[Stored dataset items]
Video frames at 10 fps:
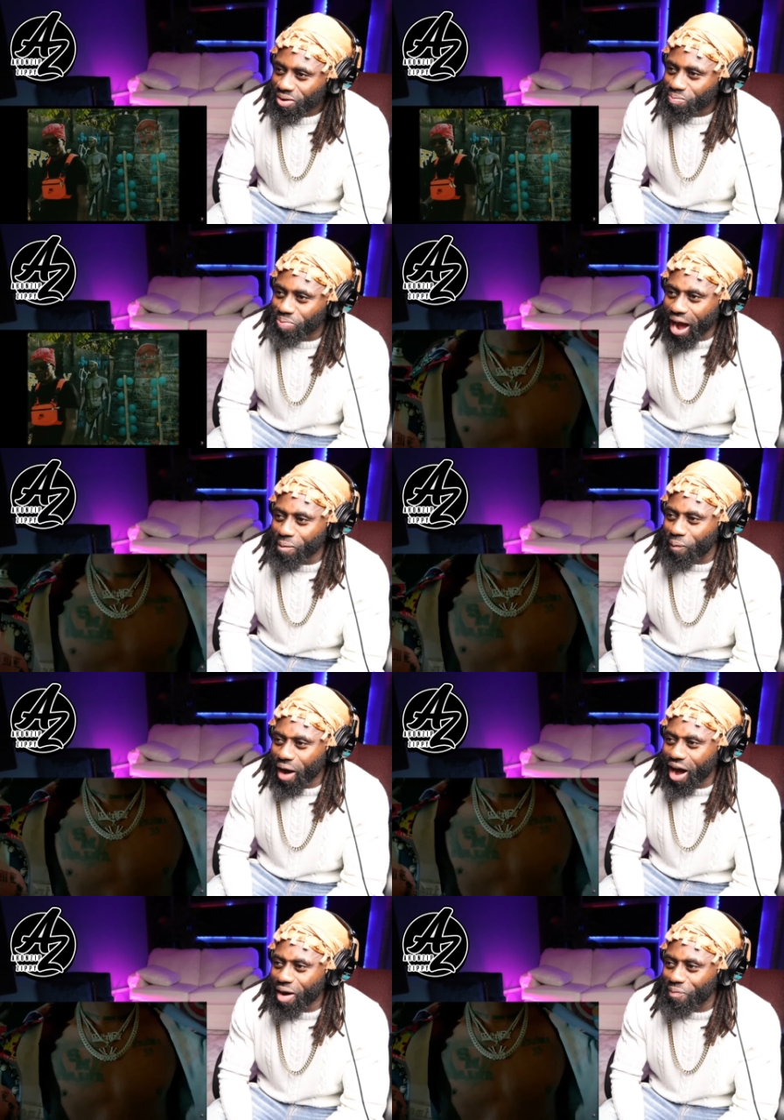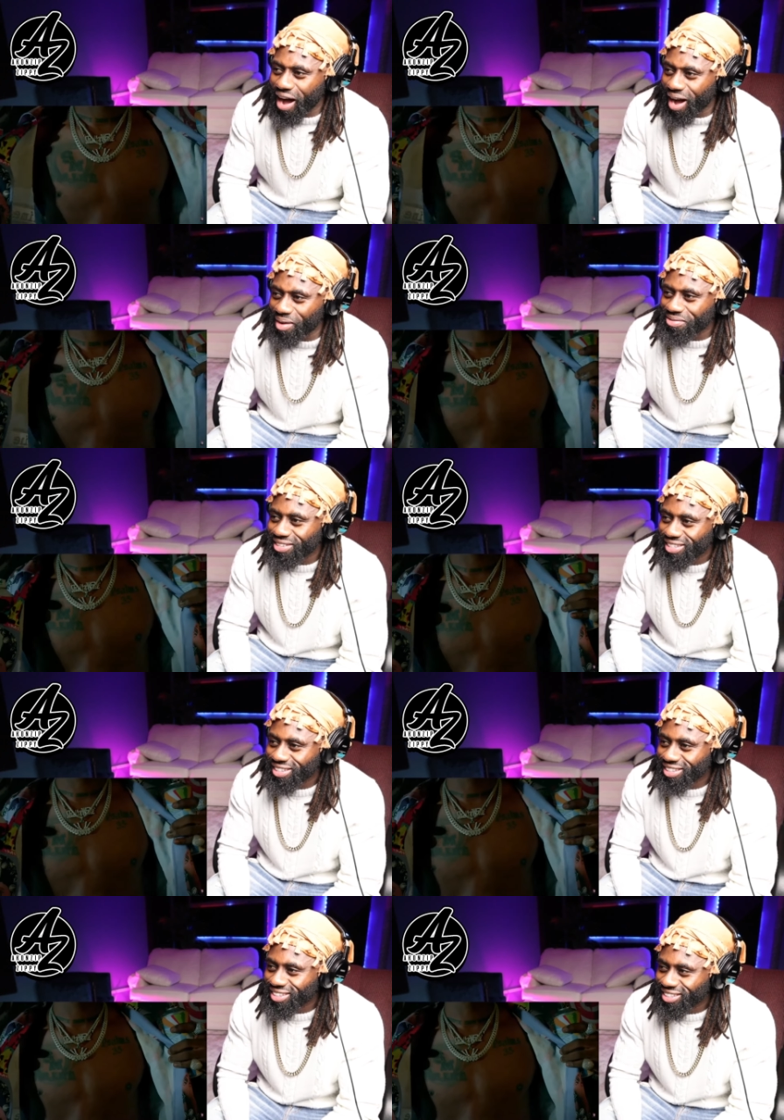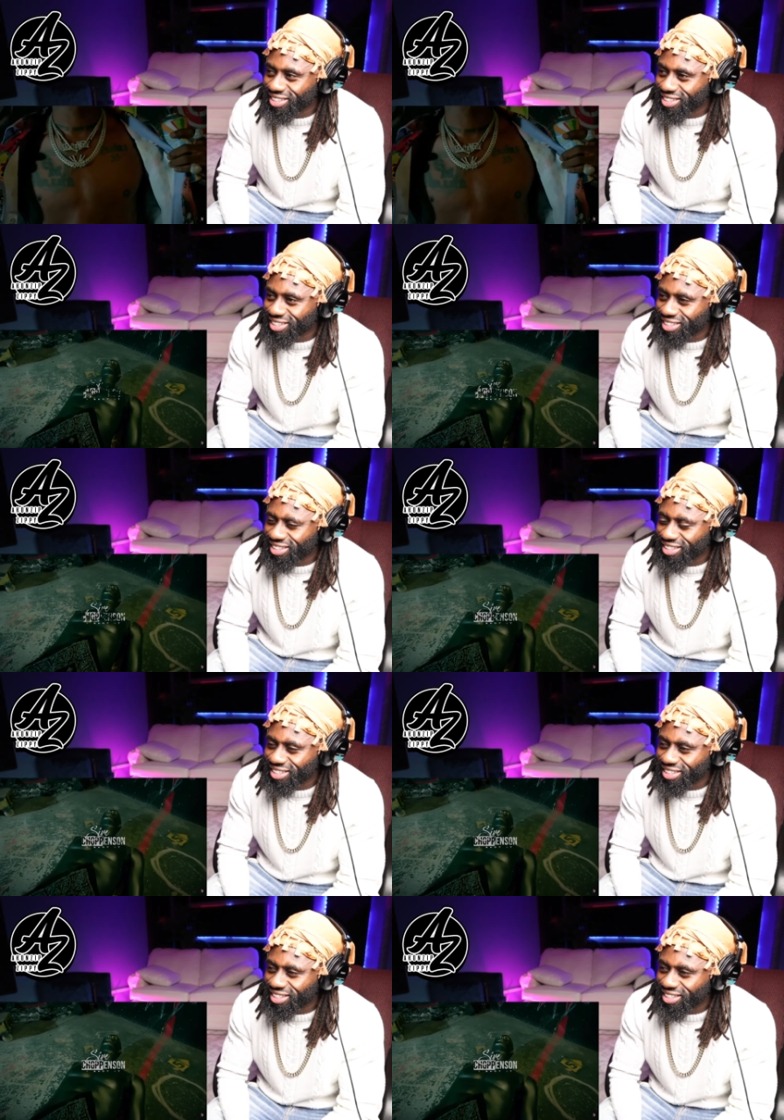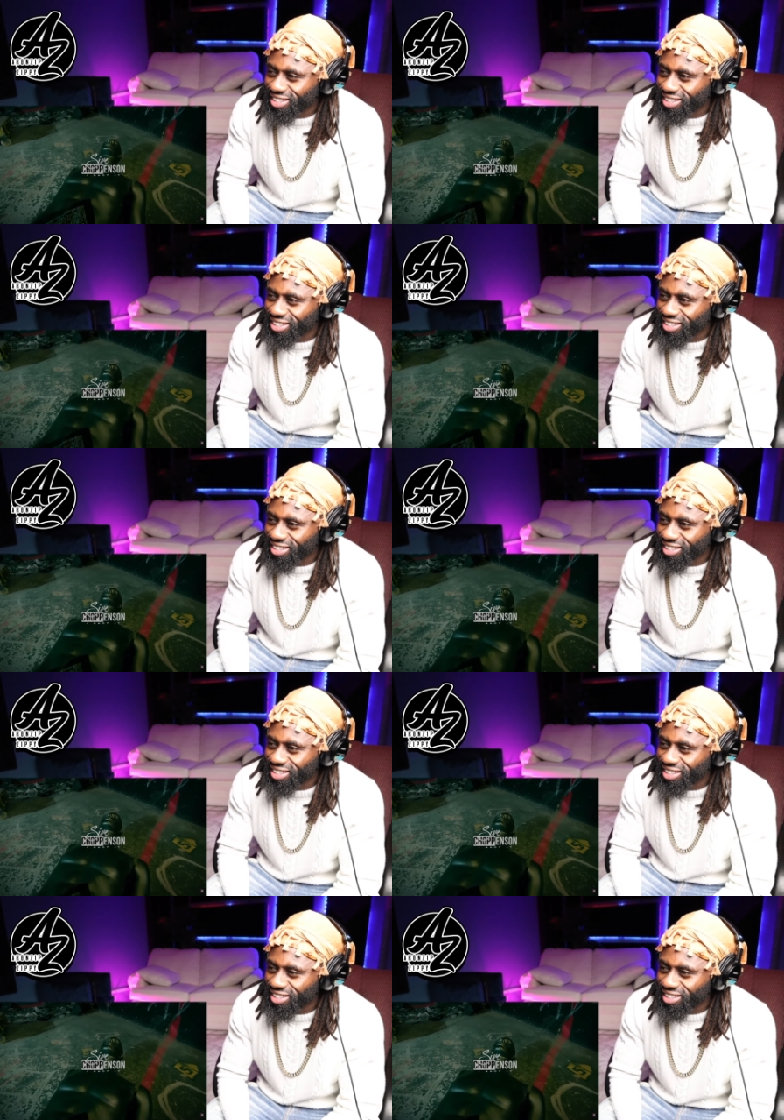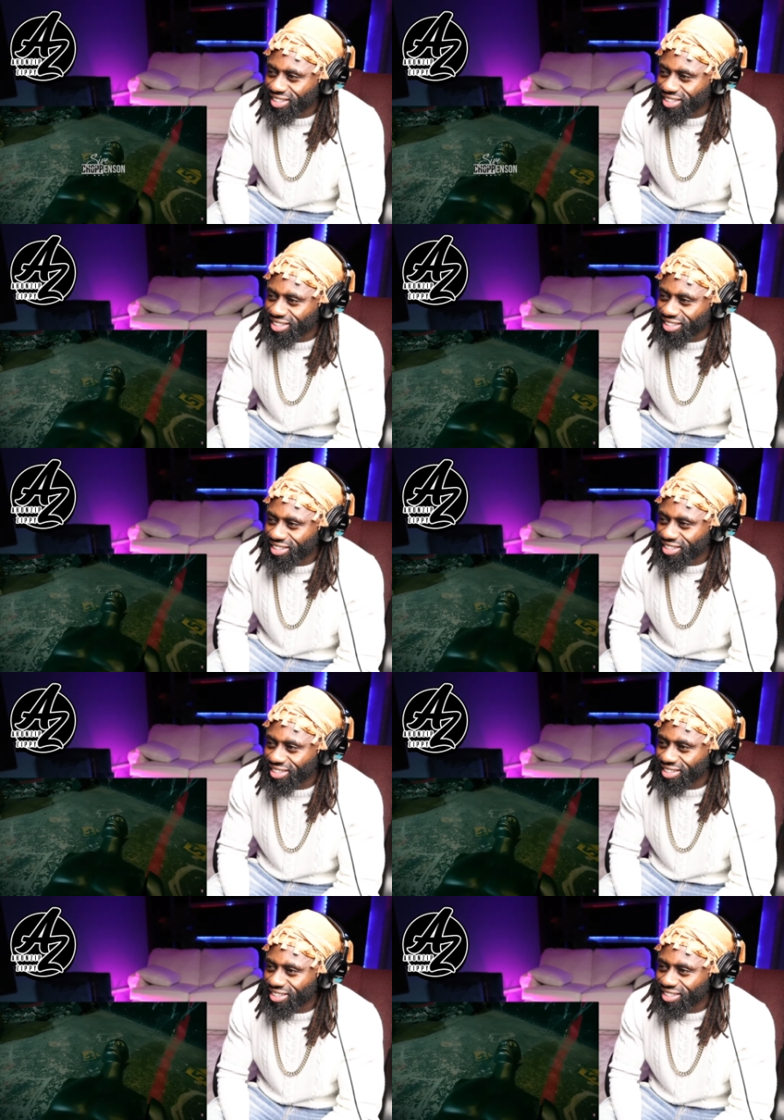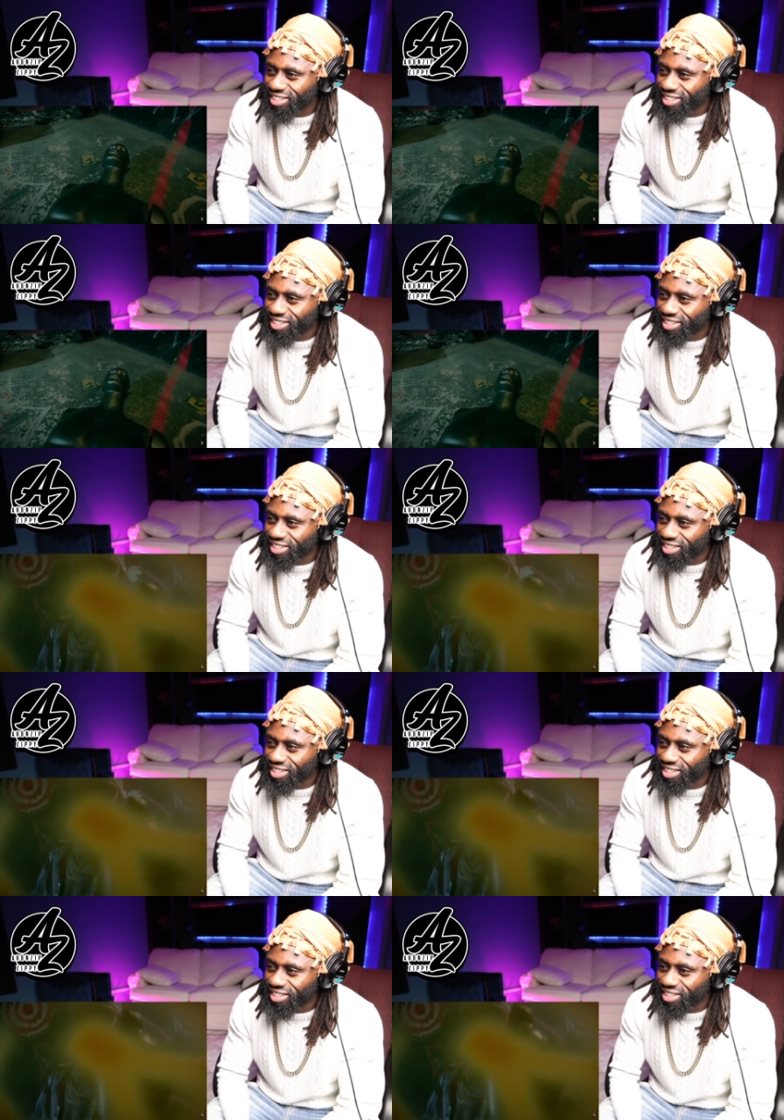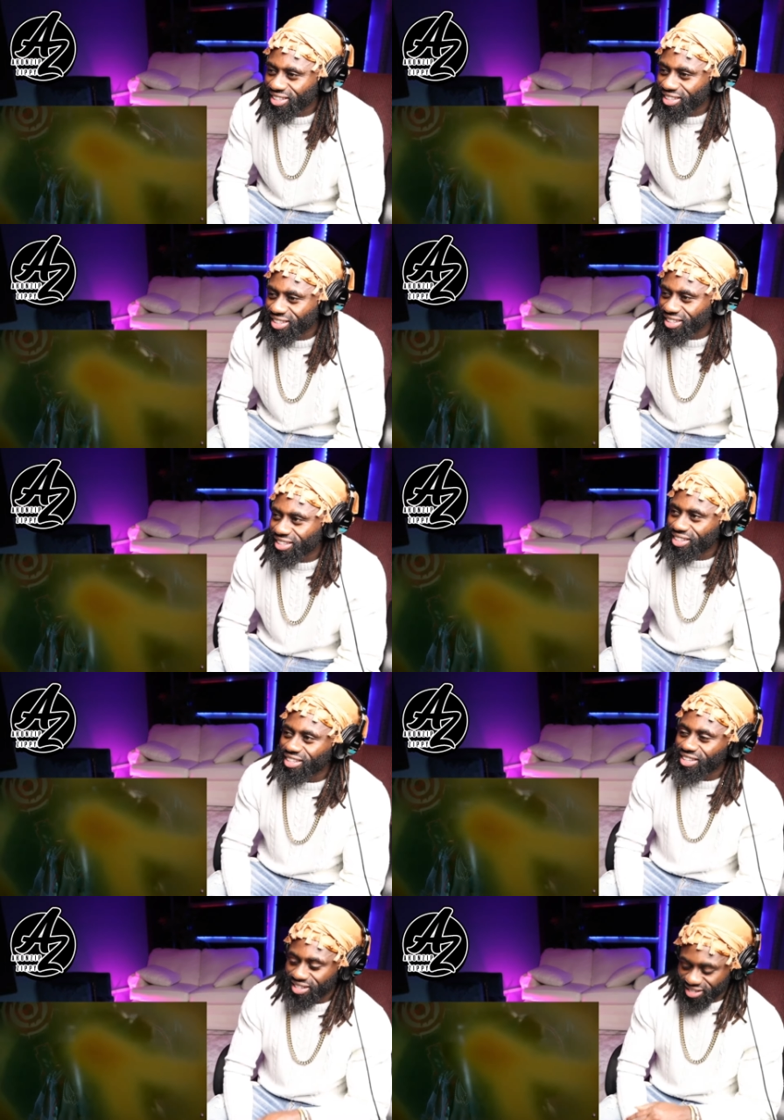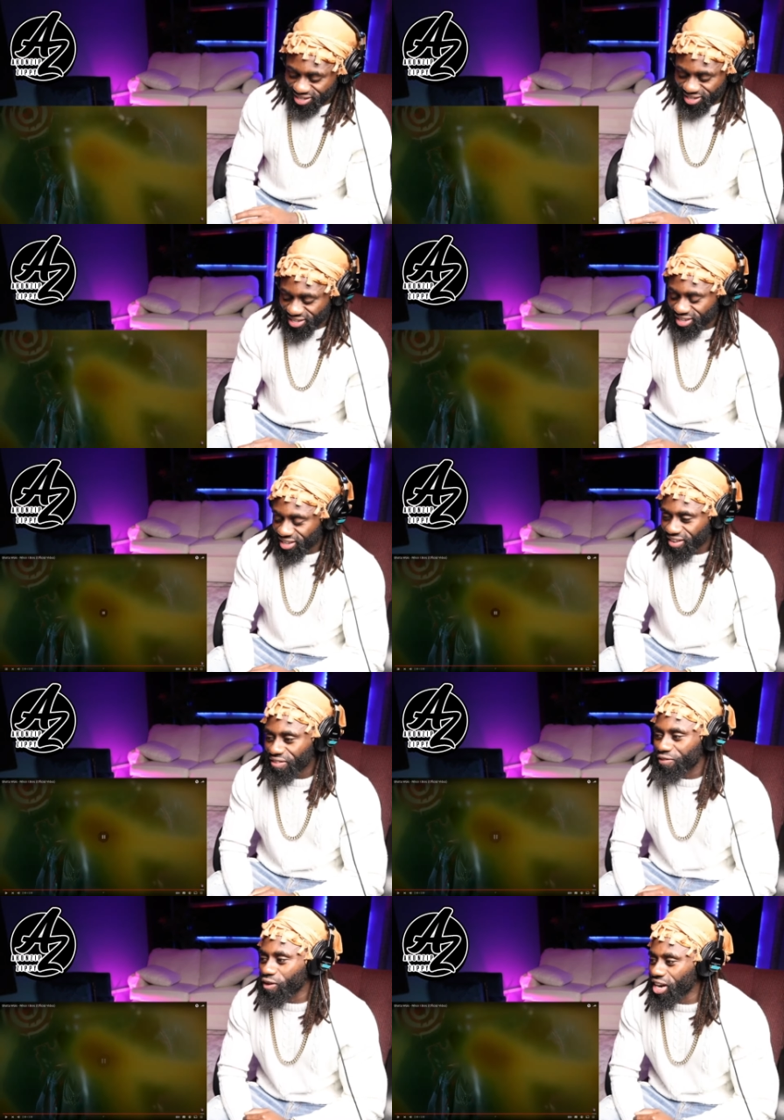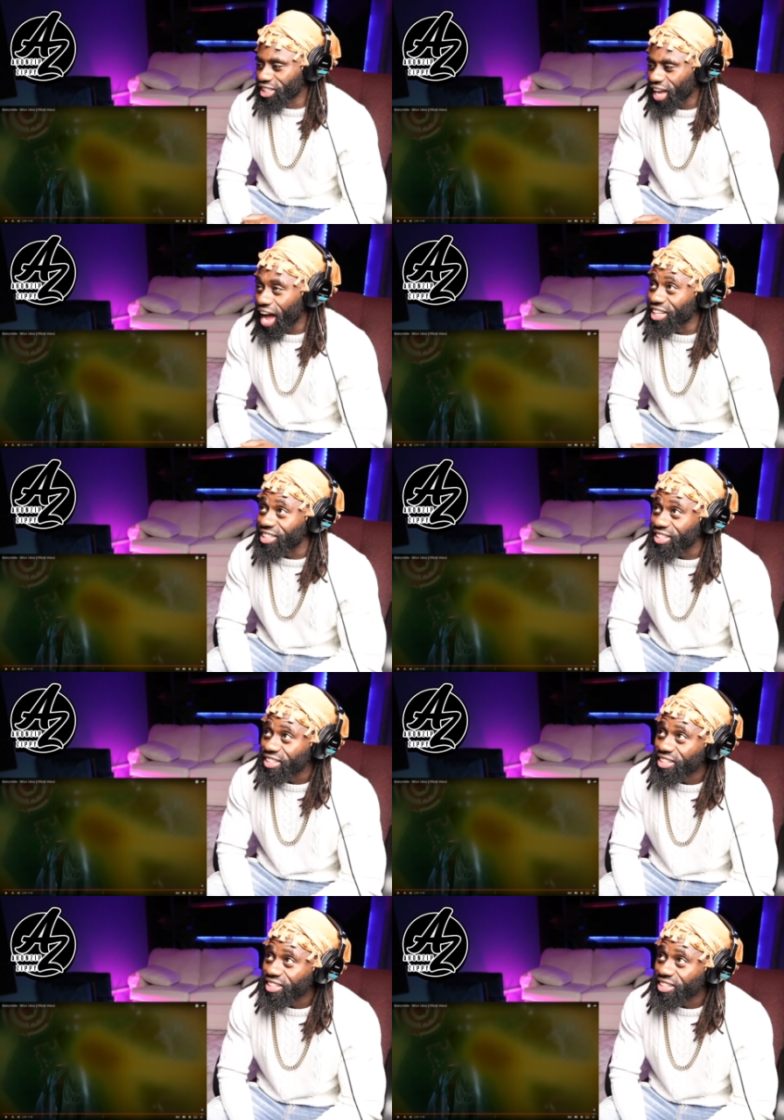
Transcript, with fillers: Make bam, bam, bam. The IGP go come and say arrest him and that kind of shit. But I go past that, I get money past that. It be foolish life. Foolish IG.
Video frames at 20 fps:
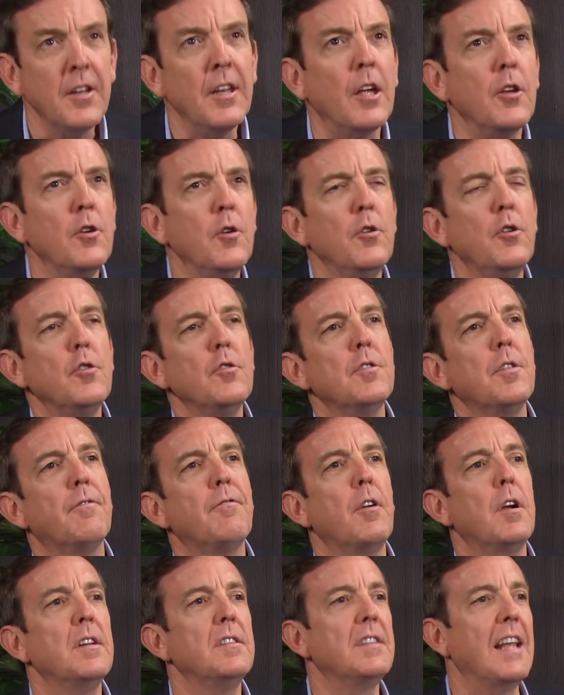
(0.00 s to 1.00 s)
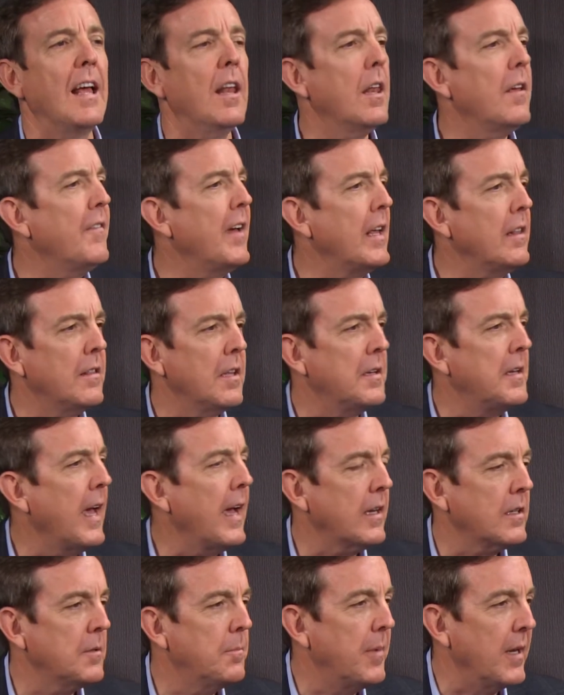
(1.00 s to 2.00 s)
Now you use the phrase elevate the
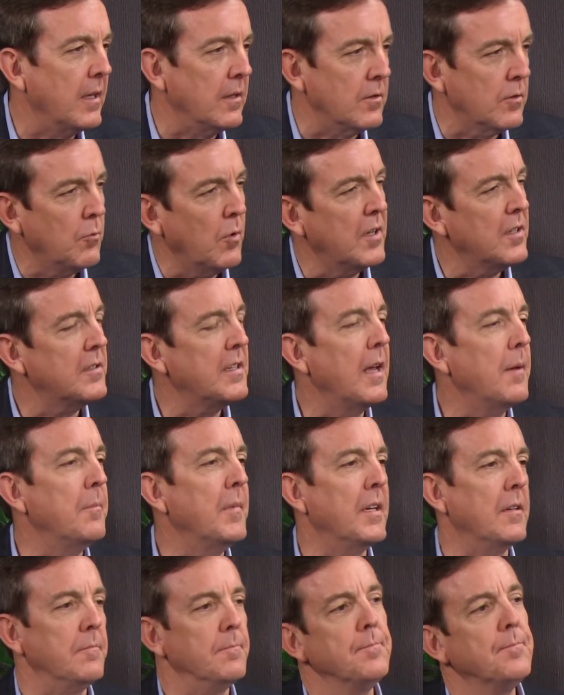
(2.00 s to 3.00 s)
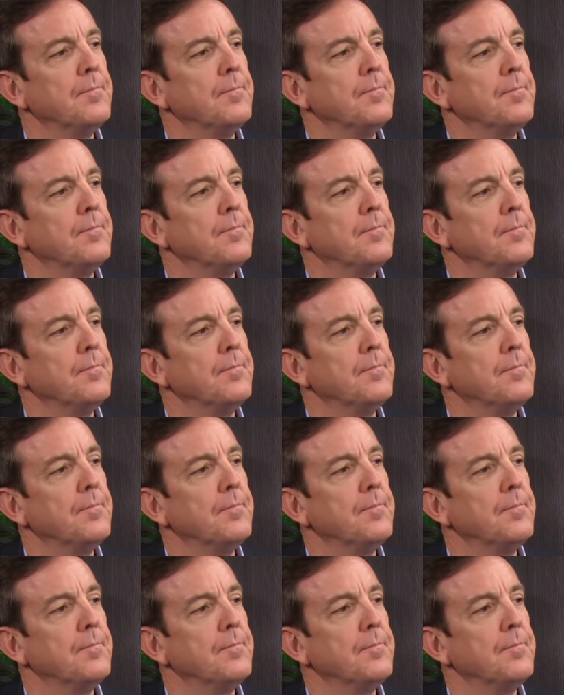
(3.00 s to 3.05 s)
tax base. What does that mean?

§ **Aim of the exercise**: Reproduce the records verbatim, omitting all images they contain.

§ **Result below**:
Video frames at 10 fps:
Transcript, with fillers: Make bam, bam, bam. The IGP go come and say arrest him and that kind of shit. But I go past that, I get money past that. It be foolish life. Foolish IG.
Video frames at 20 fps:
(0.00 s to 1.00 s)
(1.00 s to 2.00 s)
Now you use the phrase elevate the
(2.00 s to 3.00 s)
(3.00 s to 3.05 s)
tax base. What does that mean?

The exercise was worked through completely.